Le zaatar d’Alep (ou halabi, en arabe), par exemple, s’enrichit de nombreuses autres épices, comme le cumin, le fenouil, l’anis, la coriandre, mais comporte également de la pistache, des graines de tournesol, des cacahuètes, des noix, auxquelles s’ajoute de l’huile d’olive et de la mélasse de grenade. Une véritable invitation au voyage!

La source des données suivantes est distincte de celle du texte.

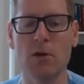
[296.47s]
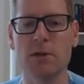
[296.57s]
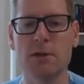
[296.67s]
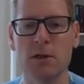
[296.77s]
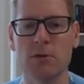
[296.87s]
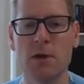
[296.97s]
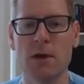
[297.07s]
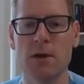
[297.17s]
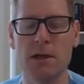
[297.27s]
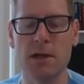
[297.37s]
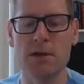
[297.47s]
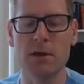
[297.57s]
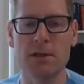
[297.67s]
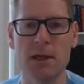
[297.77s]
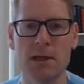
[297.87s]
so you need to
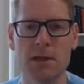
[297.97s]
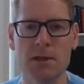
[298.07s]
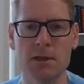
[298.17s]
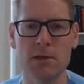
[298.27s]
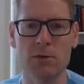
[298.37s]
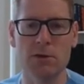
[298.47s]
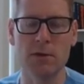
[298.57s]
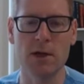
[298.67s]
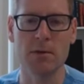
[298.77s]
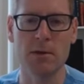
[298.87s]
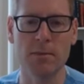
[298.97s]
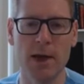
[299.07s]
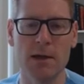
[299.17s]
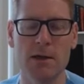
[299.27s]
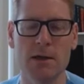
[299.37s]
understand the signals that are coming back,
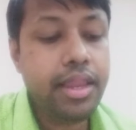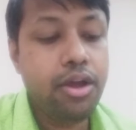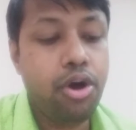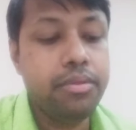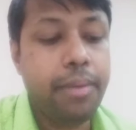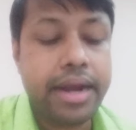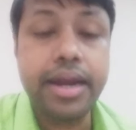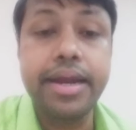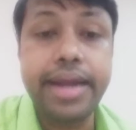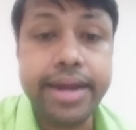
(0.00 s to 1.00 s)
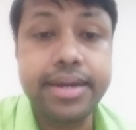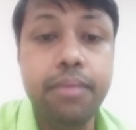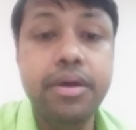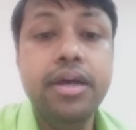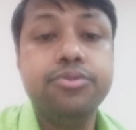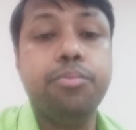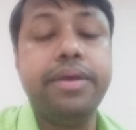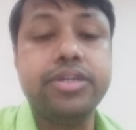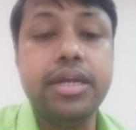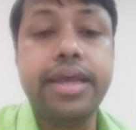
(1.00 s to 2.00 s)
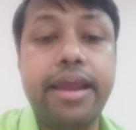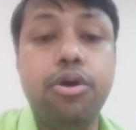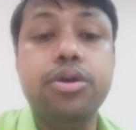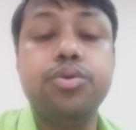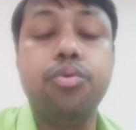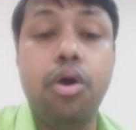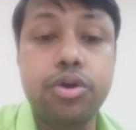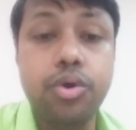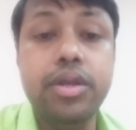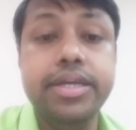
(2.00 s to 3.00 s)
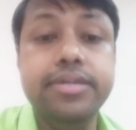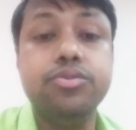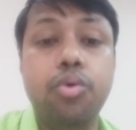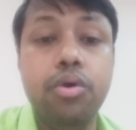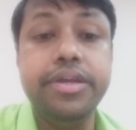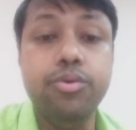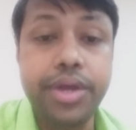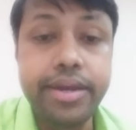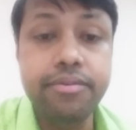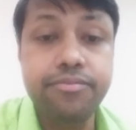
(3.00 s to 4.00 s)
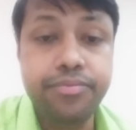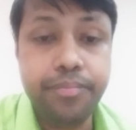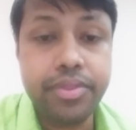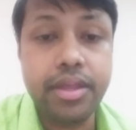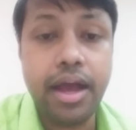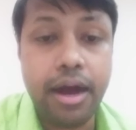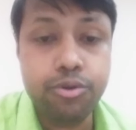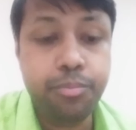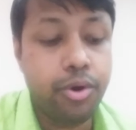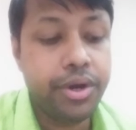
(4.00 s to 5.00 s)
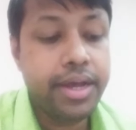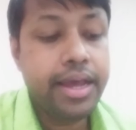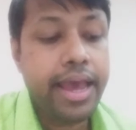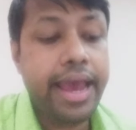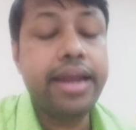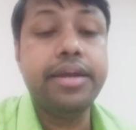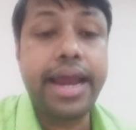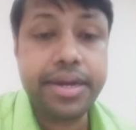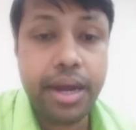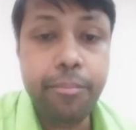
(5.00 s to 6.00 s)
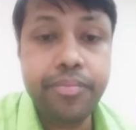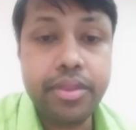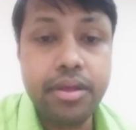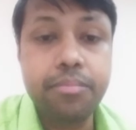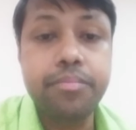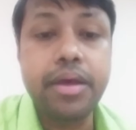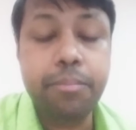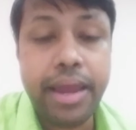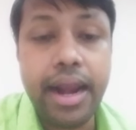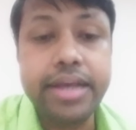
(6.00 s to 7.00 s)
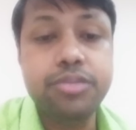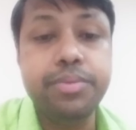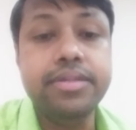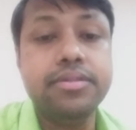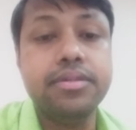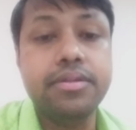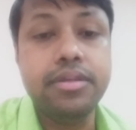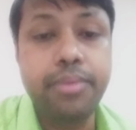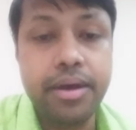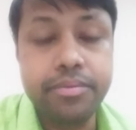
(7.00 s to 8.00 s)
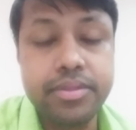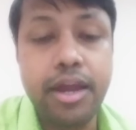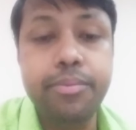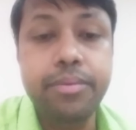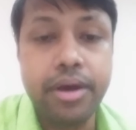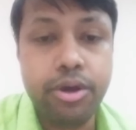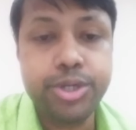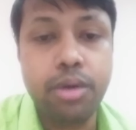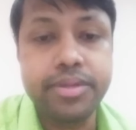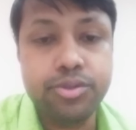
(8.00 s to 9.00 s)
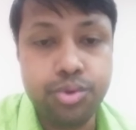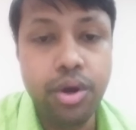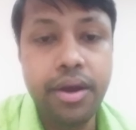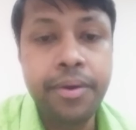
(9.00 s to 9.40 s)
of the bladder and rectum. So patient cannot control his own urine output, and rectum paralyzed means there will be evacuation of the stool,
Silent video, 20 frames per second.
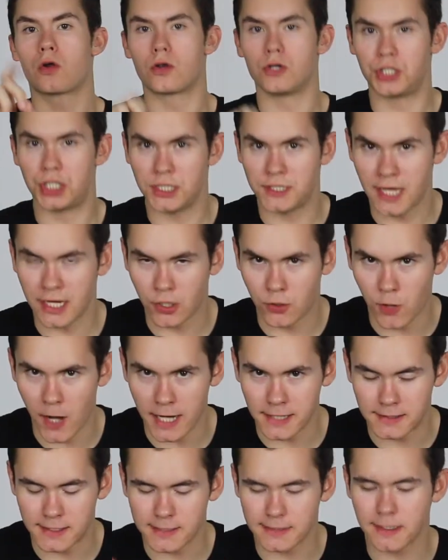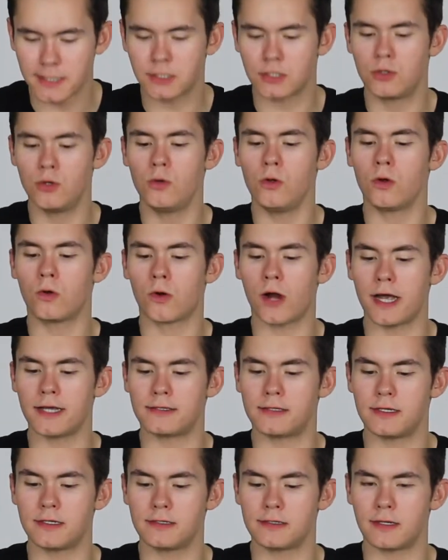She said crisis, let's Google
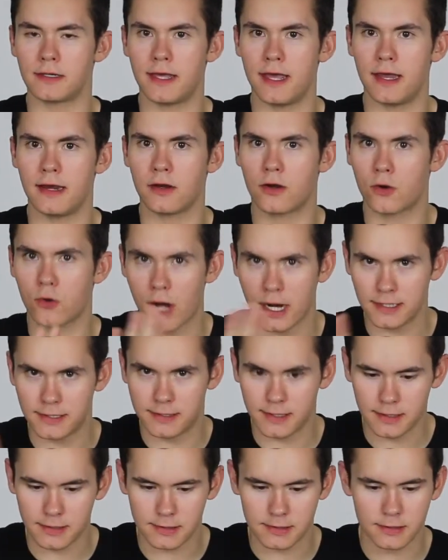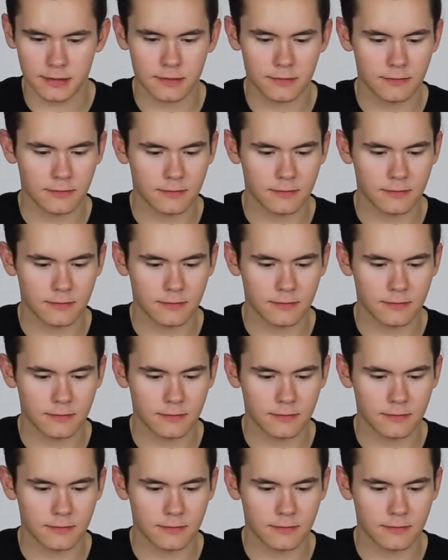crisis, again, crisis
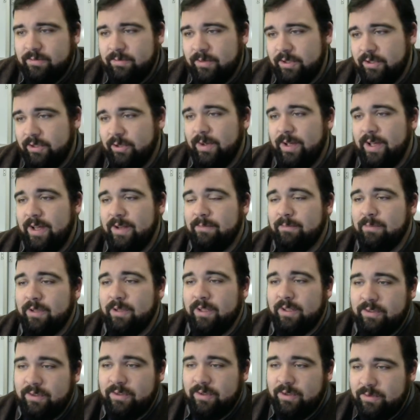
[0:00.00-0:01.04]
We can go ahead and
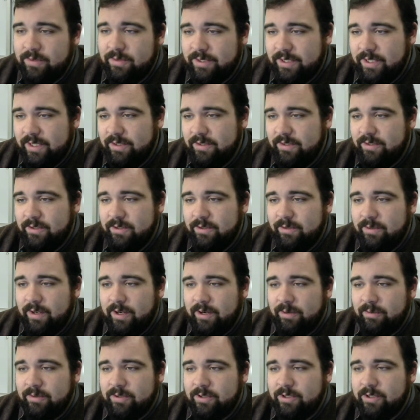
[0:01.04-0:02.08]
plug those into
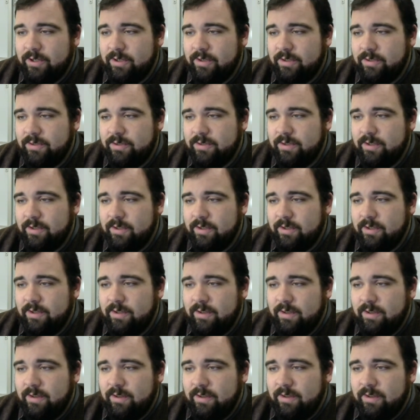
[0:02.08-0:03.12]
our charts,
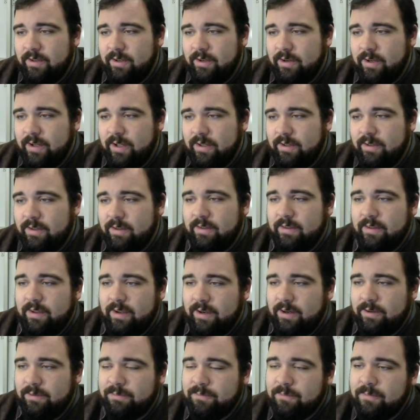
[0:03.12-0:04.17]
there and
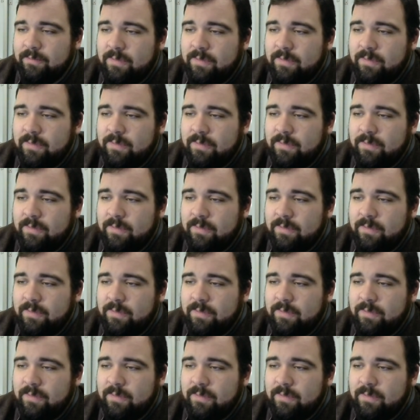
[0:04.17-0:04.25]
there.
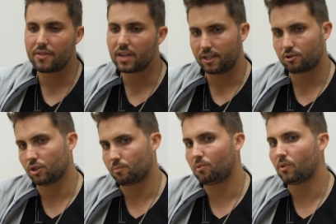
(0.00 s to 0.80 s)
think Israel
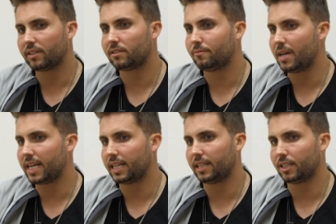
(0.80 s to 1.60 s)
is poised to
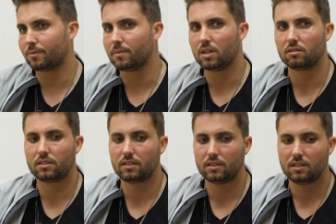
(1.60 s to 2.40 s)
make its
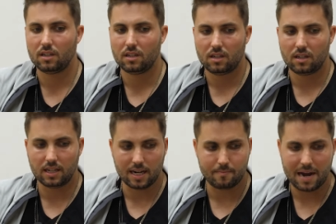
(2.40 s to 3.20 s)
most
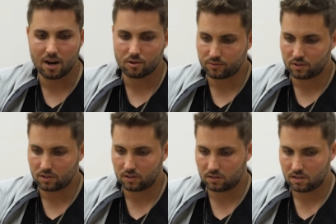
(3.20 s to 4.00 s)
uh,
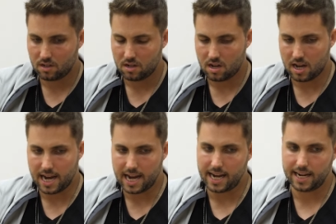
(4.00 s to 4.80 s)
powerful
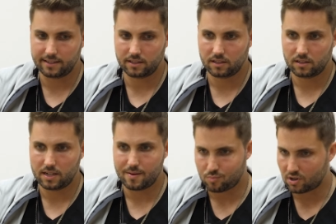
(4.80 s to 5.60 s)
and
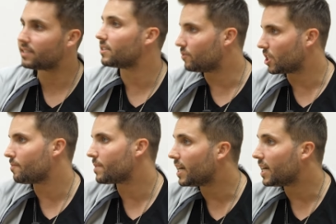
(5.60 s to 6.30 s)
impressive jump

Cette infinie variété de zaatars n’est pas sans rappeler celle du curry, un autre grand mélange d’épices qui diffère lui aussi selon chaque région et même chaque famille. Parmi ses sept sortes de zaatar, Charbel propose d’ailleurs son propre mélange fait maison, qu’il fabrique avec des ingrédients provenant directement de sa famille, au Liban. Quant aux autres zaatars de son assortiment, ils sont tous de fabrication artisanale. Un gage de qualité car il faut se méfier de certains mélanges que l’on trouve dans le commerce, qui contiennent par exemple de l’acide citrique pour remplacer le sumac. Sans doute la rançon du succès.